The manufacturing of the Socket A mainboard began in 2000, when semiconductor manufacturer Advanced Micro Devices (AMD) debuted the socket for use with its Athlon brand of CPUs. It is also compatible with Duron, which was AMD’s budget-oriented brand that debuted in the same year as the socket. When the Duron was discontinued in favor of Sempron in 2004, the Socket A mainboard retained its compatibility with the low-budget chips. It is also compatible with the AMD Geode NX, which is targeted at the embedded computer market.
Measuring approximately 2.6 inches (6.55 centimeters) in width and 2.2 inches (5.59 cm) in length, the socket on the Socket A mainboard has a pin grid array (PGA) layout, which means that its pin holes are arranged in an orderly, grid-like framework. The rows formed from this layout join to form a square that conforms to the socket’s structure, which is made of organic plastic. This is known as organic pin grid array (OPGA), which describes the material used to make the socket. A zero insertion force (ZIF) standard is applied so that users do not rely on any force to install or remove the processor.
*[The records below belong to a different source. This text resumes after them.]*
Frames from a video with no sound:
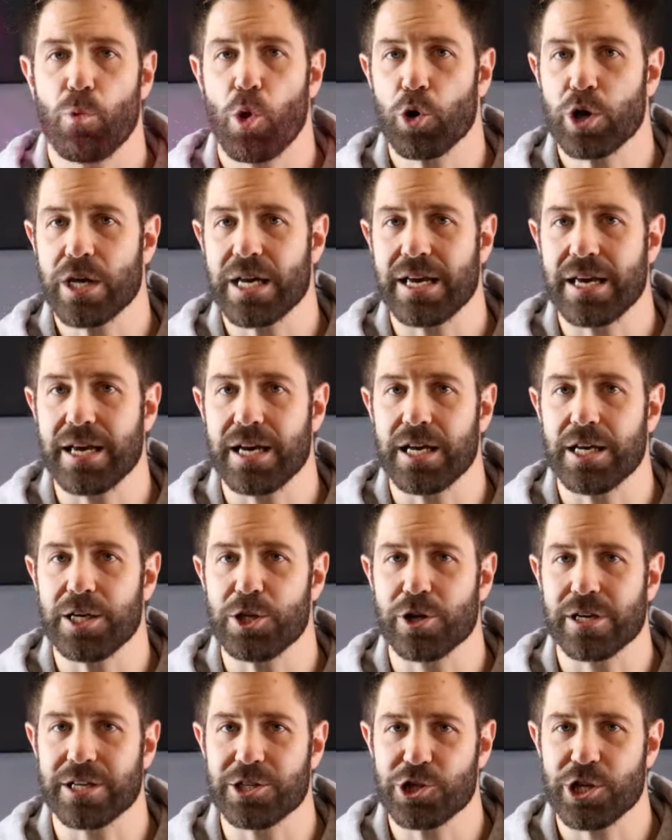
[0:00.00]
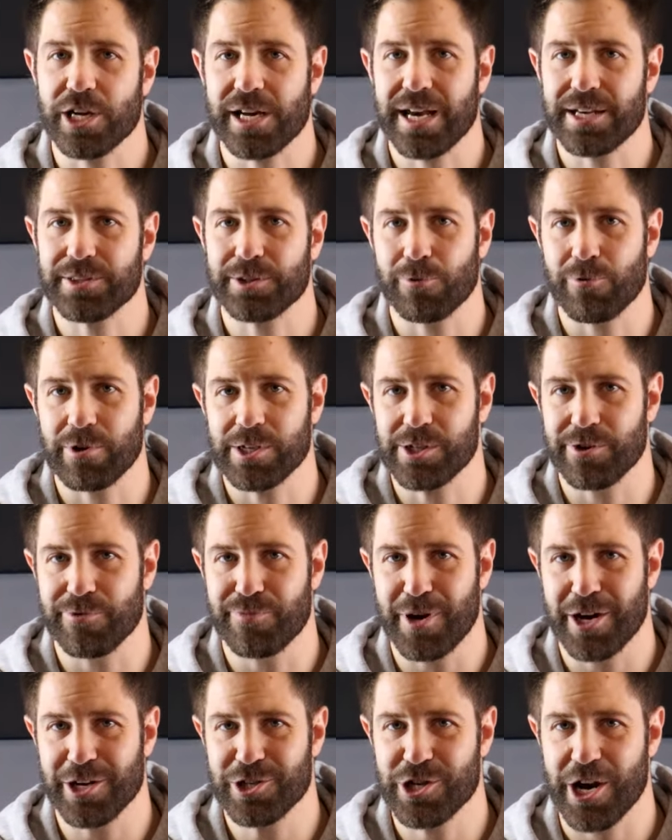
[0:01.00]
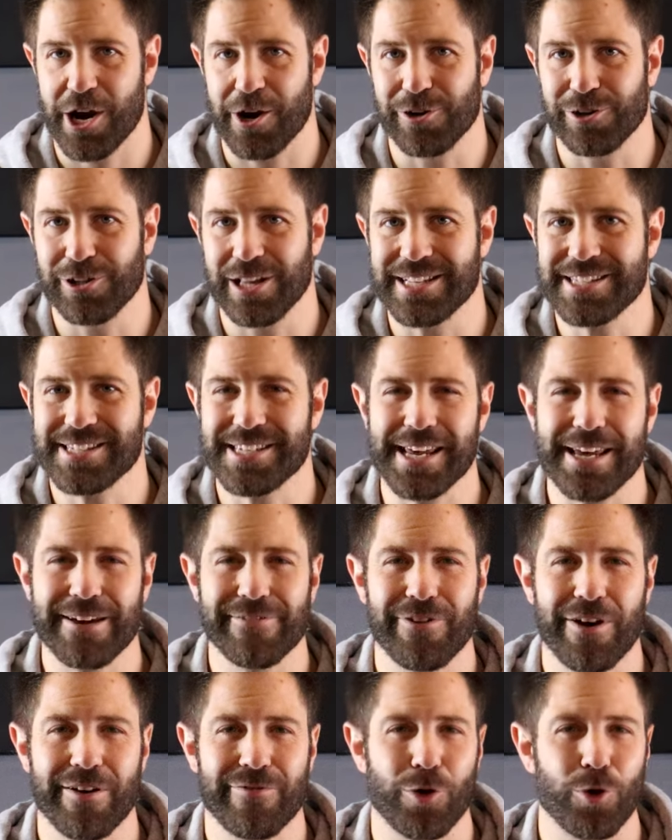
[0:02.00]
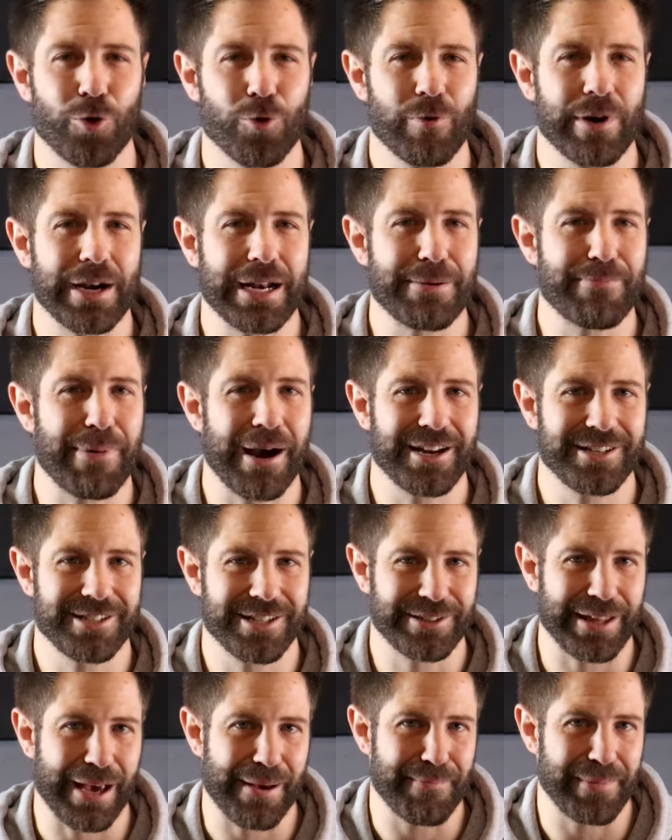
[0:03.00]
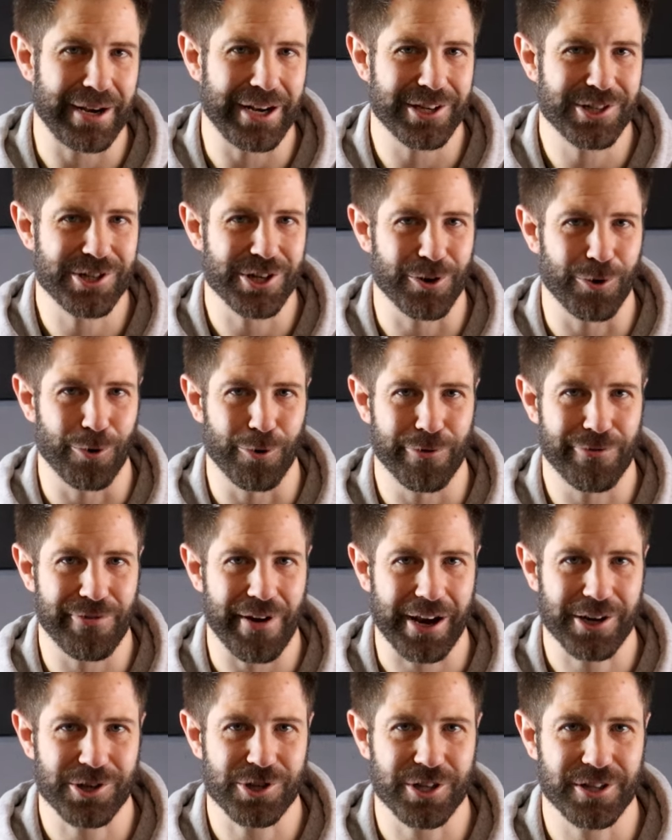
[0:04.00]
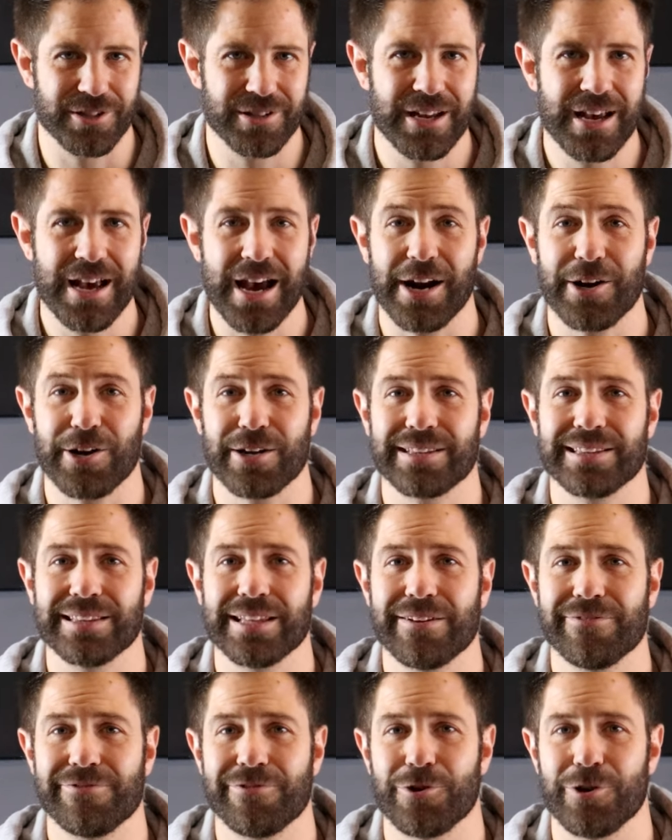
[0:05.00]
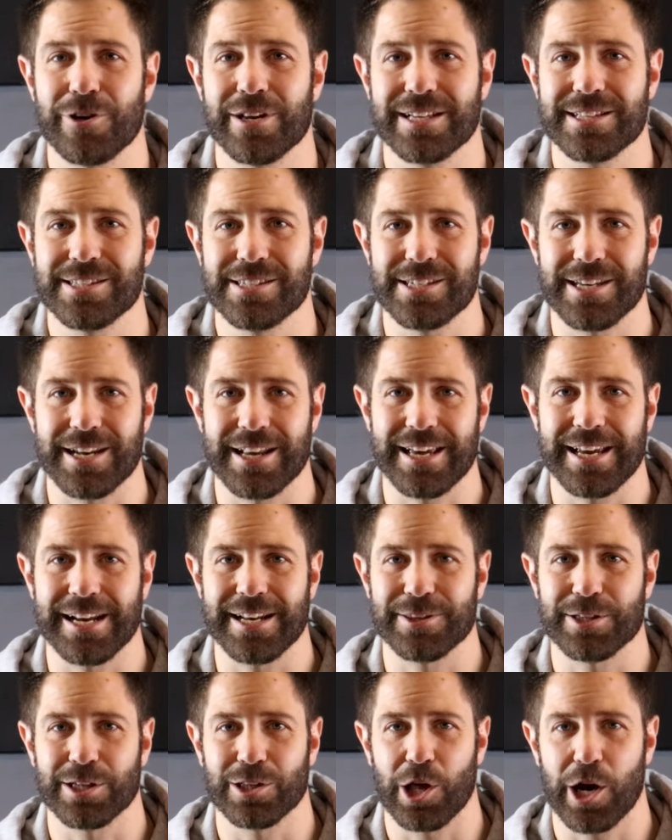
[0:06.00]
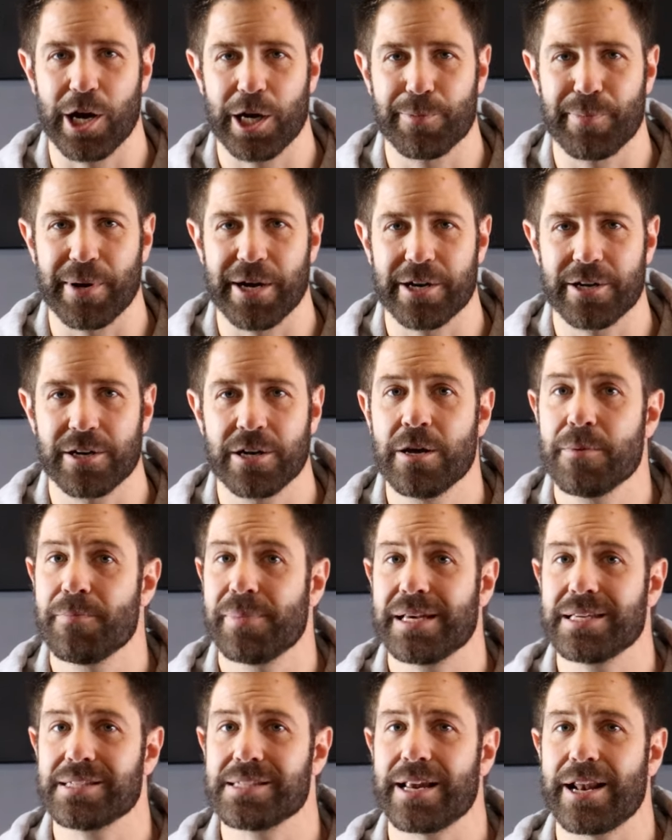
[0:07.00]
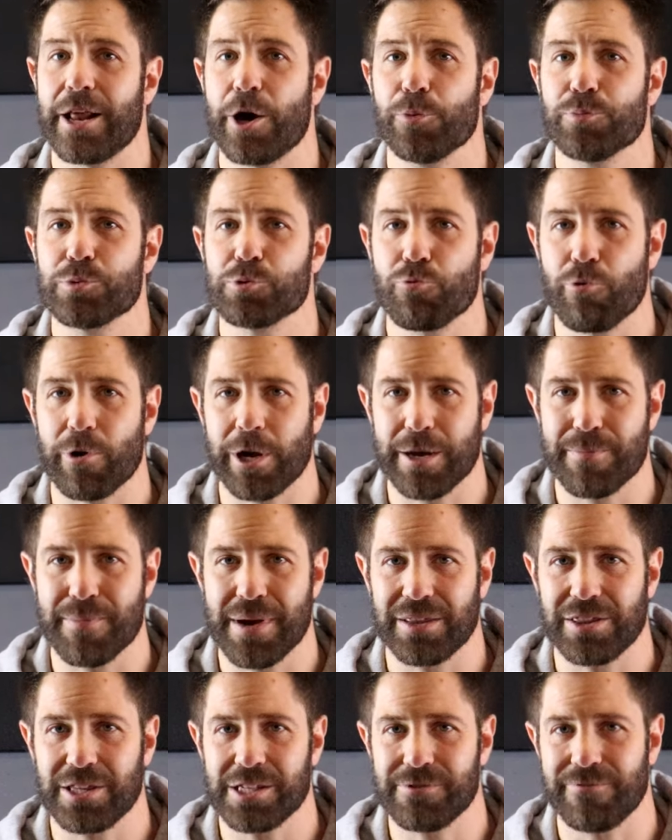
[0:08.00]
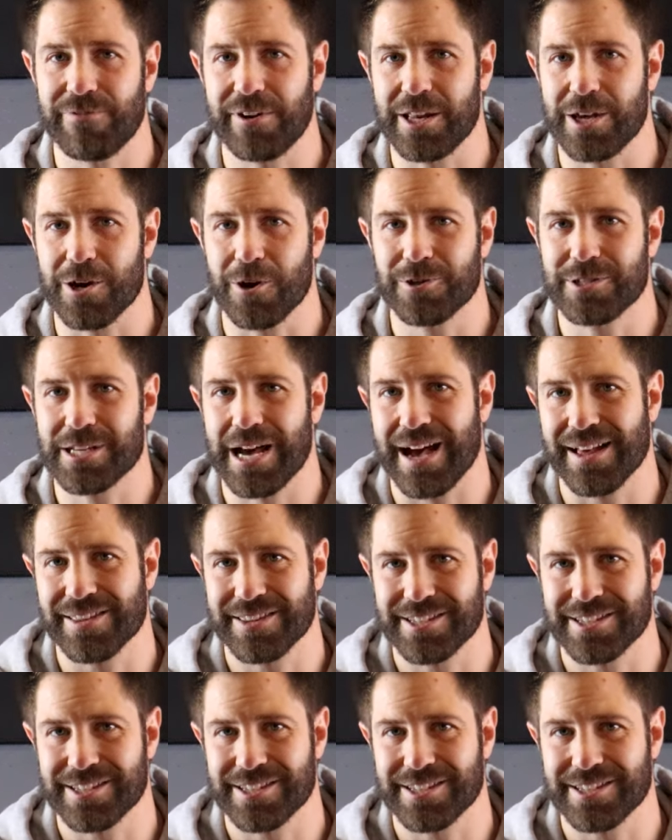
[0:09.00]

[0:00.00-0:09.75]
While you're here, you can check out the rest of my channel and see if I've already painted that miniature or faction, and I'd love for you to consider hitting the like button because that helps recommend this video to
The Socket A mainboard is not compatible with all AMD Athlon, Sempron, Duron or Geode processors. For instance, only Athlon chips of the 1500+ to 3200+ range of model numbers, which have a processing speed range of 1,000 to 2,333 megahertz (MHz), can work on Socket 462 motherboards. AMD set the operational voltage range of the Socket A at 1 to 2.05 volts (V).
Despite Socket A's fall from prominence by 2004, when AMD had replaced it with Socket 754 and Socket 939, several computer technology manufacturers still make the Socket A mainboard. Many of them, such as major motherboard manufacturer Micro-Star International Co., Ltd (MSI), Hon Hai Precision Industry Co Ltd. subsidiary Foxconn, PC/mobile phone maker ASUSTeK Computer Incorporated (ASUS), and MiTAC International subsidiary Tyan Computer Corporation, are based in Taiwan. Also, the Socket A mainboard is still a main support for Geode NX chips.